Nem Estado-padrasto, nem a escola como quintinha
Parece impossível. Se não lesse nos jornais, não acreditaria que, num Estado democrático e de Direito, isto pudesse acontecer.
Li, há dias, que a Associação de Estabelecimentos de Ensino Particular e Cooperativo pediu clarificação pelo Governo “a propósito da aprovação, em Conselho de Ministros, de uma resolução que permite às escolas públicas e ao sector solidário efectuar despesas na realização de testes rápidos de antigénio à Covid-19”, deixando de fora alunos e professores das escolas do sector particular e cooperativo. A AEEP “avisou que não se conformará com uma ‘inaceitável discriminação’.”
Apesar de se tratar deste Ministério da Educação, custou-me acreditar que pudesse ser verdade. Na Covid? Em medidas básicas de prevenção sanitária? Tendo como destinatários crianças e jovens? Tratando-se de professores em qualquer lado? Sendo medidas de saúde pública? Depois de tudo aquilo que temos sofrido? Nãaaa… Não podia ser verdade.
Fiz umas buscas. É verdade.
Encontrei a primeira notícia.

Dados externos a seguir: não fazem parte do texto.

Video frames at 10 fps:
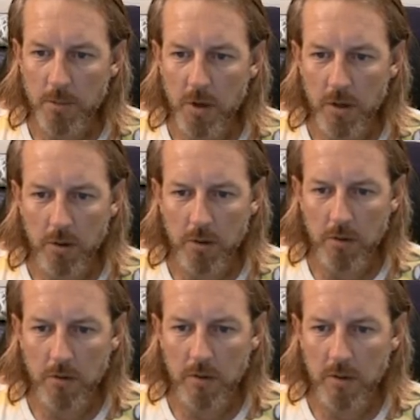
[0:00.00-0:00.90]
pretty cool.
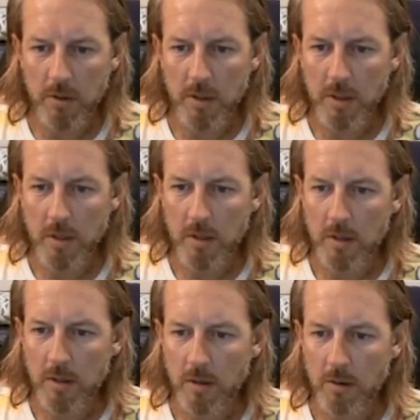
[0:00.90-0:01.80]

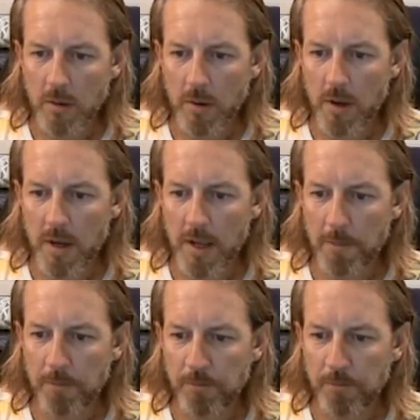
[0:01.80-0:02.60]
What do we got here?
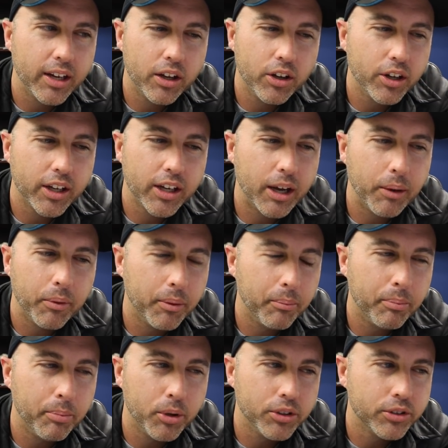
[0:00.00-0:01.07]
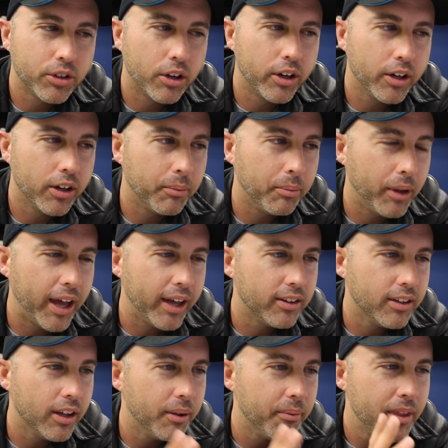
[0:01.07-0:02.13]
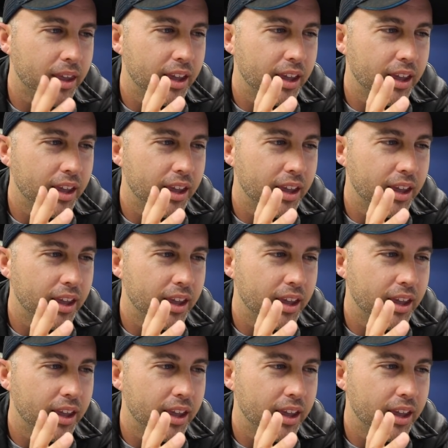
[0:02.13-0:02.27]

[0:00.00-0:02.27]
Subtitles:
hooking up with a bull shark or a black tip.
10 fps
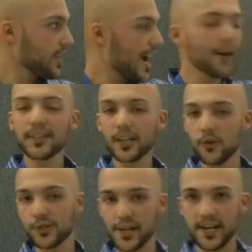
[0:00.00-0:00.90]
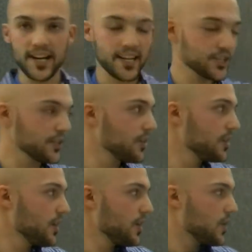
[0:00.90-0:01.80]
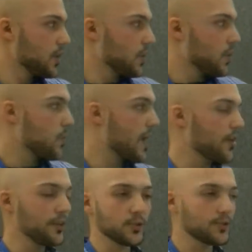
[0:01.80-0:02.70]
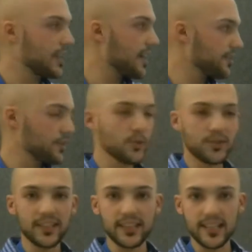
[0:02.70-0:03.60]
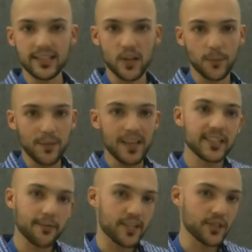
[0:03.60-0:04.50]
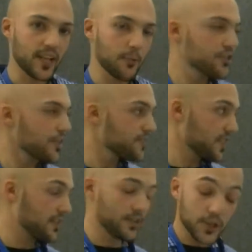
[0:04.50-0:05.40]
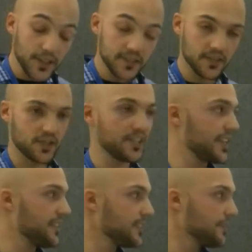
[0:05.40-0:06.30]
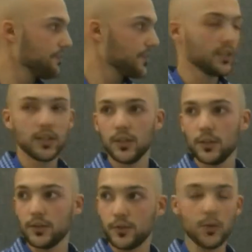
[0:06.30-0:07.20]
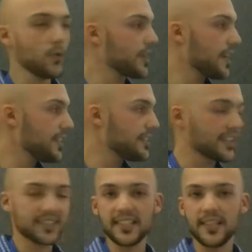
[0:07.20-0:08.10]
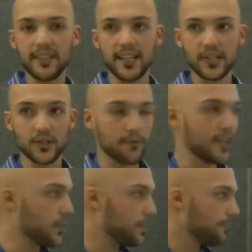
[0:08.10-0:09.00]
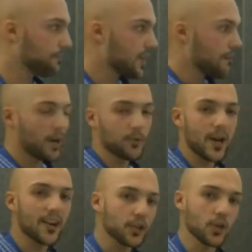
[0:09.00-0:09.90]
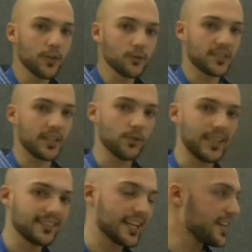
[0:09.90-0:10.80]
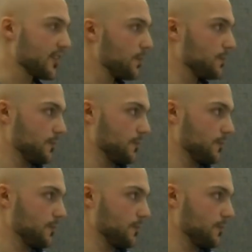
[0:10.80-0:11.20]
After code generation, we are going to start using this optimized version that we just generated to run the successive iterations of the loop. But we are not going to execute the entire loop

E o Comunicado do Conselho de Ministros é cristalino: “O Conselho de Ministros aprovou uma resolução que autoriza a realização de despesa, por parte da Direção-Geral dos Estabelecimentos Escolares e do Instituto da Segurança Social, I. P., com a aquisição de serviços de realização de testes rápidos de antigénio em estabelecimentos de educação e ensino públicos e em respostas sociais de apoio à infância do setor social e solidário, até ao montante global de €19.802.880,00. O Governo pretende preparar a reabertura gradual e sustentada das atividades presenciais, dando continuidade à Estratégia Nacional de Testes para SARS-CoV-2.”
Clarinho, clarinho. Para o governo, uns são filhos, outros enteados. Se estás em escolas públicas ou sociais, tens. Se estás em escolas particulares ou cooperativas, não tens. Intolerável! Violação grosseira do princípio da igualdade e da Constituição.
Este governo tem tido, desde 2015, no Ministério da Educação, a crónica mais pesada de visão fechada, como se as escolas do Estado fossem quinta privativa, às vezes para recreio ideológico. Nunca vi tão mau, nem no tempo do PREC. A escola pública é o contrário dessa visão fechada e de quintarola. O governo tem de compreender e abraçar todas as escolas, incluindo as que não são do Estado, nas políticas públicas de educação e de ensino. Se não, as escolas não são públicas, mas privadas. Não pode discriminar. A escola é demasiado importante – importante para Portugal, para as crianças e jovens e para as famílias – para poder ser usada como brinquedo ideológico, um instrumento sectário apossado pelo “menino dono da bola”.
Desde que a pandemia começou, o Ministério da Saúde tem sido também acusado, por vezes, de discriminação contra o sector privado e até o social, em temas sensíveis da prevenção e do combate à Covid-19.
No fim disto, quando acabar e pudermos respirar, convirá fazer um livro branco – ou talvez negro – para inventariar orientações discriminatórias e erradicarmos com todo o vigor as violações do princípio sagrado do tratamento igual dos cidadãos.
Aqueles 19,8 milhões de euros para testes de antigénio – e mais euros que sejam – não são do Conselho de Ministros, não são do Estado, não são dos Ministérios, não são da DGEE e do ISS. São nossos, são dos contribuintes, que os pagamos para o melhor serviço de todos. Cada euro é nosso. Façam o favor de os usar sem discriminações: nem de crianças, nem de escolas e seus professores. Façam o favor de agir com decência.